Example of filtering to remove noise from time series data using the Wavelet filter. We use data from volumetric flow rate (m3/h) sensor with non-uniform sampling frequency measuring measuring flow into a compressor.

In the figure below it can be observed how applying different wavelet type filters can help remove some of the noise (fluctuations) from the data and such provide a more smooth an easily interpretable signal. Applying different type wavelets (db[1-20], sym[2-20] or coif[1-5]) will provide different results, but generally one will find that the lower numbered wavelets let more noise through while higher value wavelets results in a smoother signal. The same applies to wavelet decomposition level. The lower the number the more similar the result will be to the original data.
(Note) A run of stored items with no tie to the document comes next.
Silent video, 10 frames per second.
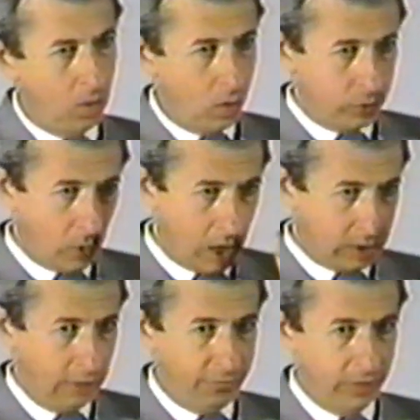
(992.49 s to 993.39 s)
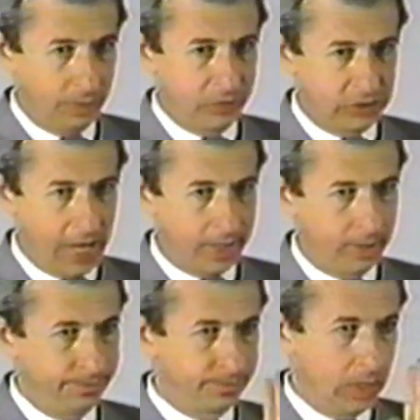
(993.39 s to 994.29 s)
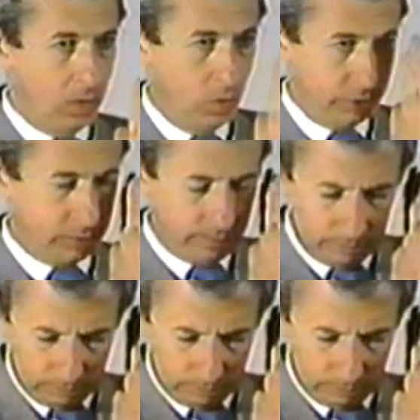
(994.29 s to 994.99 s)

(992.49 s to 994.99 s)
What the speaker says: was, while King Philip II was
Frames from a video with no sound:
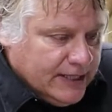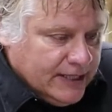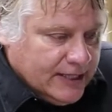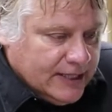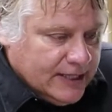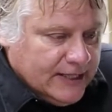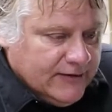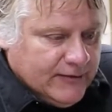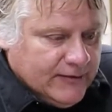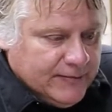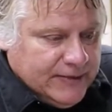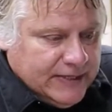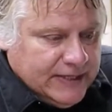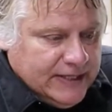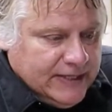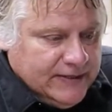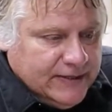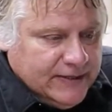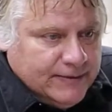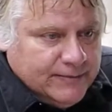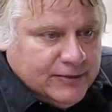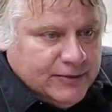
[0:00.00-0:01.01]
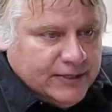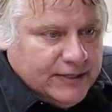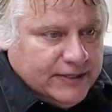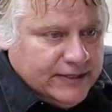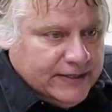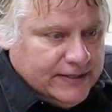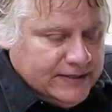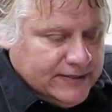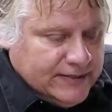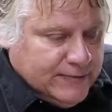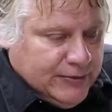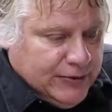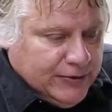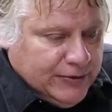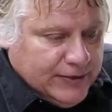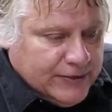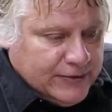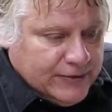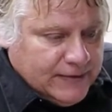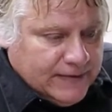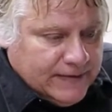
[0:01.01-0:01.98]
I have a buddy that brought his
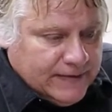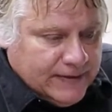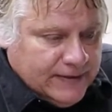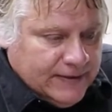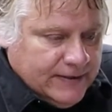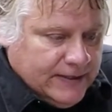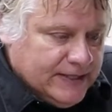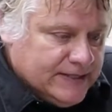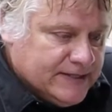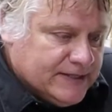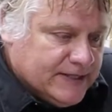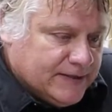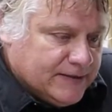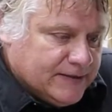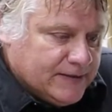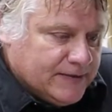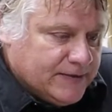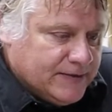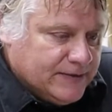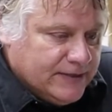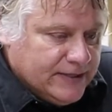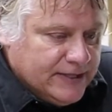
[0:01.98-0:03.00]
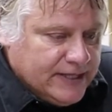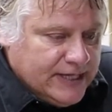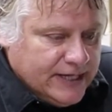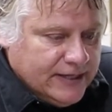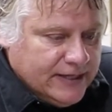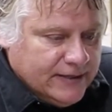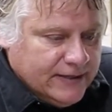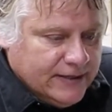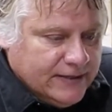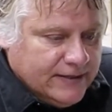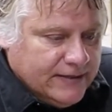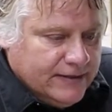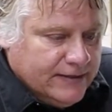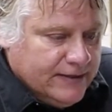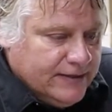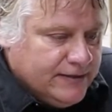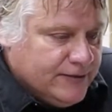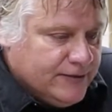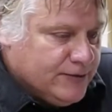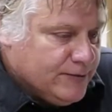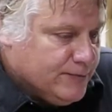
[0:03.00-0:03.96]
Buick over. He's got the 3800
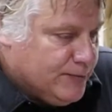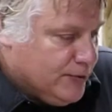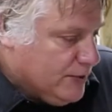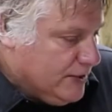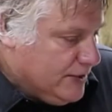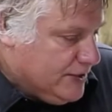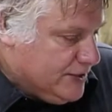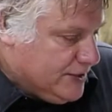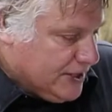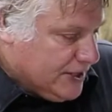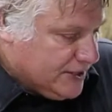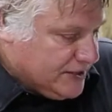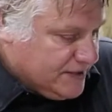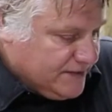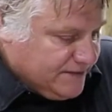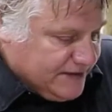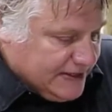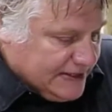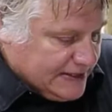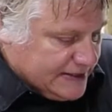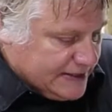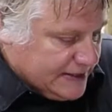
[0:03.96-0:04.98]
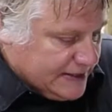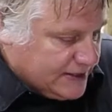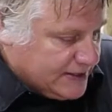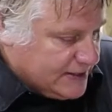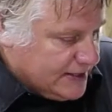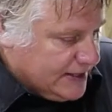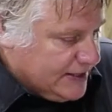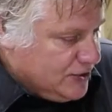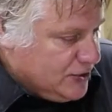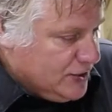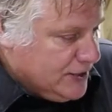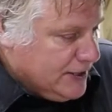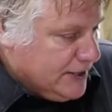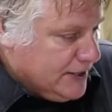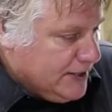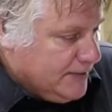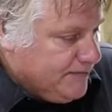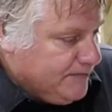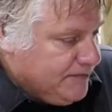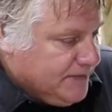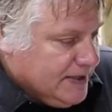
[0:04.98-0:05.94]
2-port injection V6 engine in
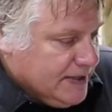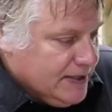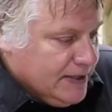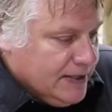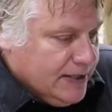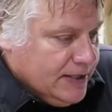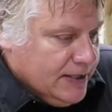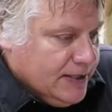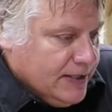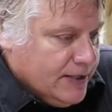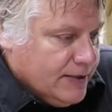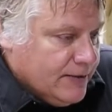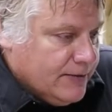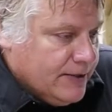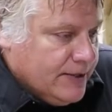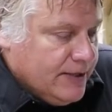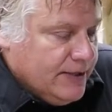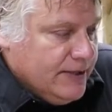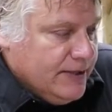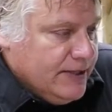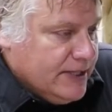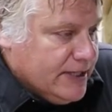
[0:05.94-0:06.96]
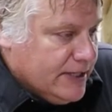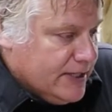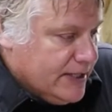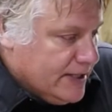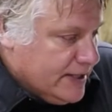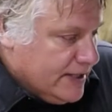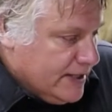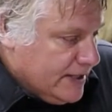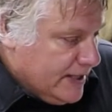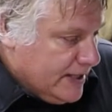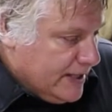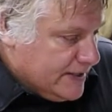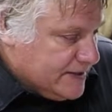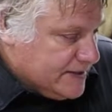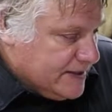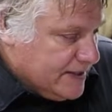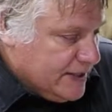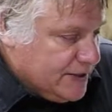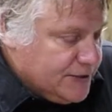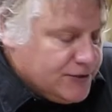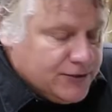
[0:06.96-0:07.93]
it. He has
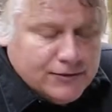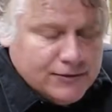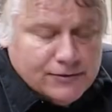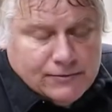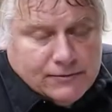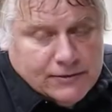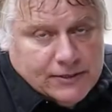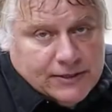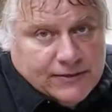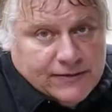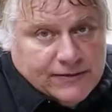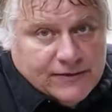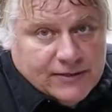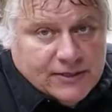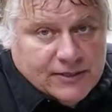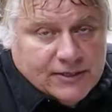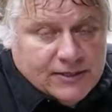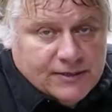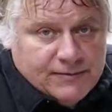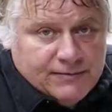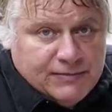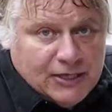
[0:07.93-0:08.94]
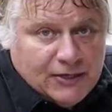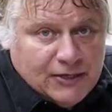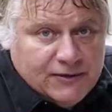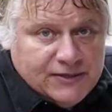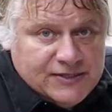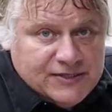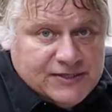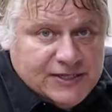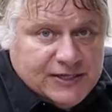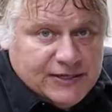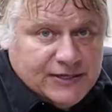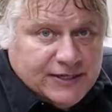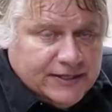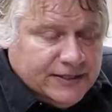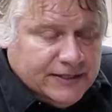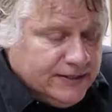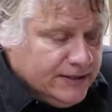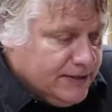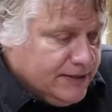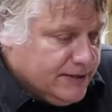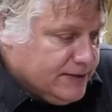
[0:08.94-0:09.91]
an issue with power
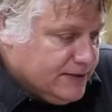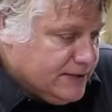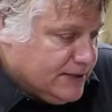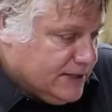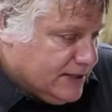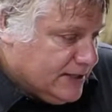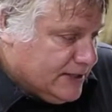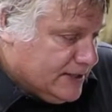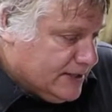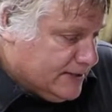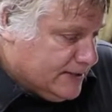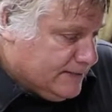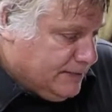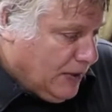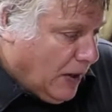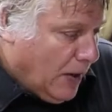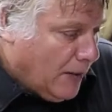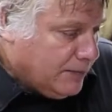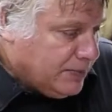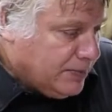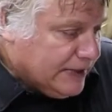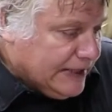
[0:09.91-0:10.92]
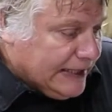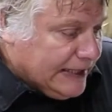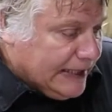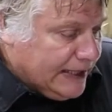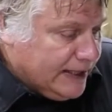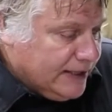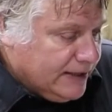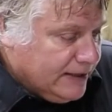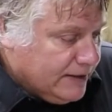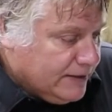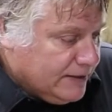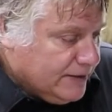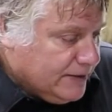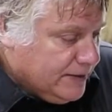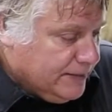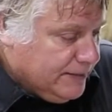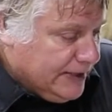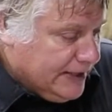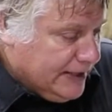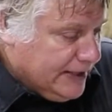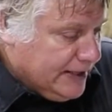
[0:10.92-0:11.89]
steering pump leaking a little
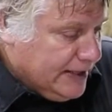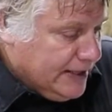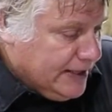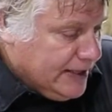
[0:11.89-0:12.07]
bit.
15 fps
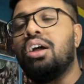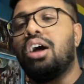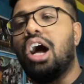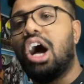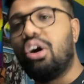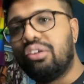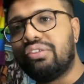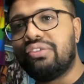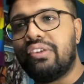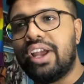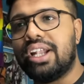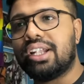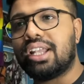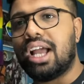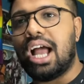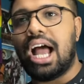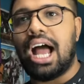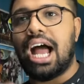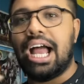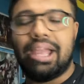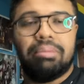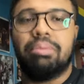outfit,
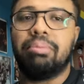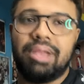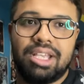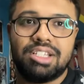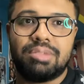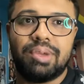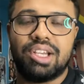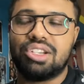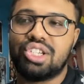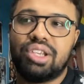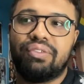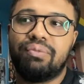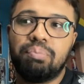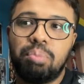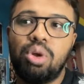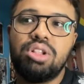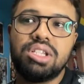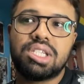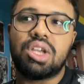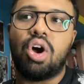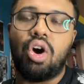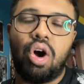I am amazed because she
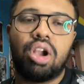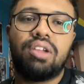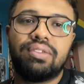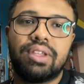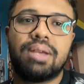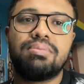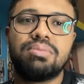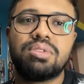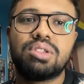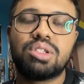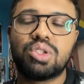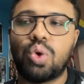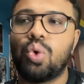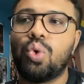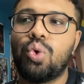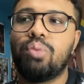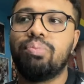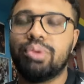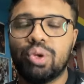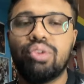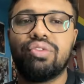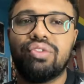pulls all of them so
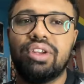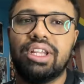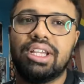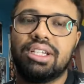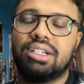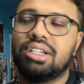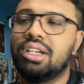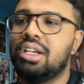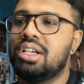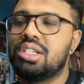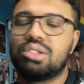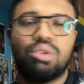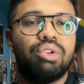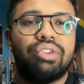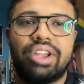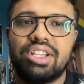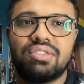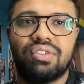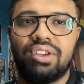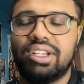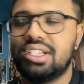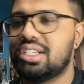beautifully and so
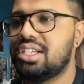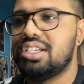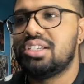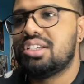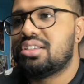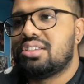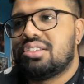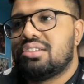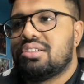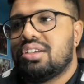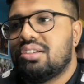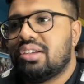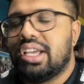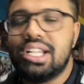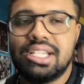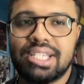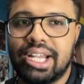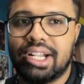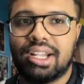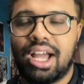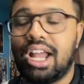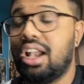gracefully. She just kills
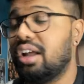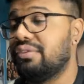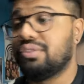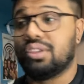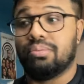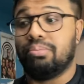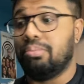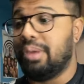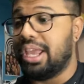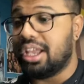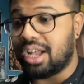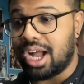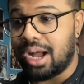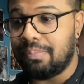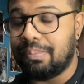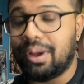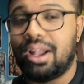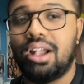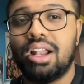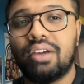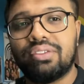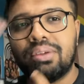it. I love the makeup
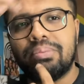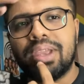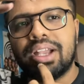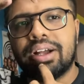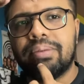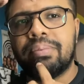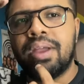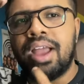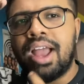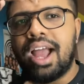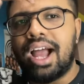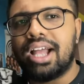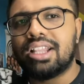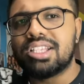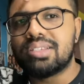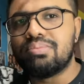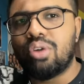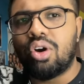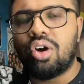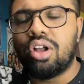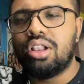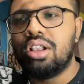and
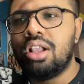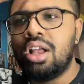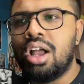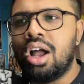small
Zero or negative numbers will fail and typically one will not want to choose a value higher than 6.

import os

import matplotlib.pyplot as plt
import pandas as pd

from indsl.filter import wavelet_filter


base_path = "" if __name__ == "__main__" else os.path.dirname(__file__)
data = pd.read_csv(os.path.join(base_path, "../../datasets/data/vol_flow_rate_m3h.csv"), index_col=0)
data = data.squeeze()
data.index = pd.to_datetime(data.index)
# TODO: Create load_flowrate_data method from above

# Apply the filter with different settings and plot the results
plt.figure(1, figsize=[9, 7])

# RAW data
plt.plot(data, color="lightblue", label="RAW")

# Filter applied using 'db6' wavelet and a level of 2
plt.plot(
    wavelet_filter(data, level=2, wavelet="db8"),
    color="black",
    linewidth=1,
    label="db8, level 2",
)

# Filter applied using sym4 wavelet, and a level of 3
plt.plot(
    wavelet_filter(data, level=3, wavelet="sym4"),
    color="red",
    linewidth=1,
    ls="--",
    label="sym4, level=3",
)

plt.ylabel("Vol. Flow (m3/h)")
plt.title("Noise removal effect using different type wavelets and wavelet decomposition levels")
_ = plt.legend(loc=2)
plt.show()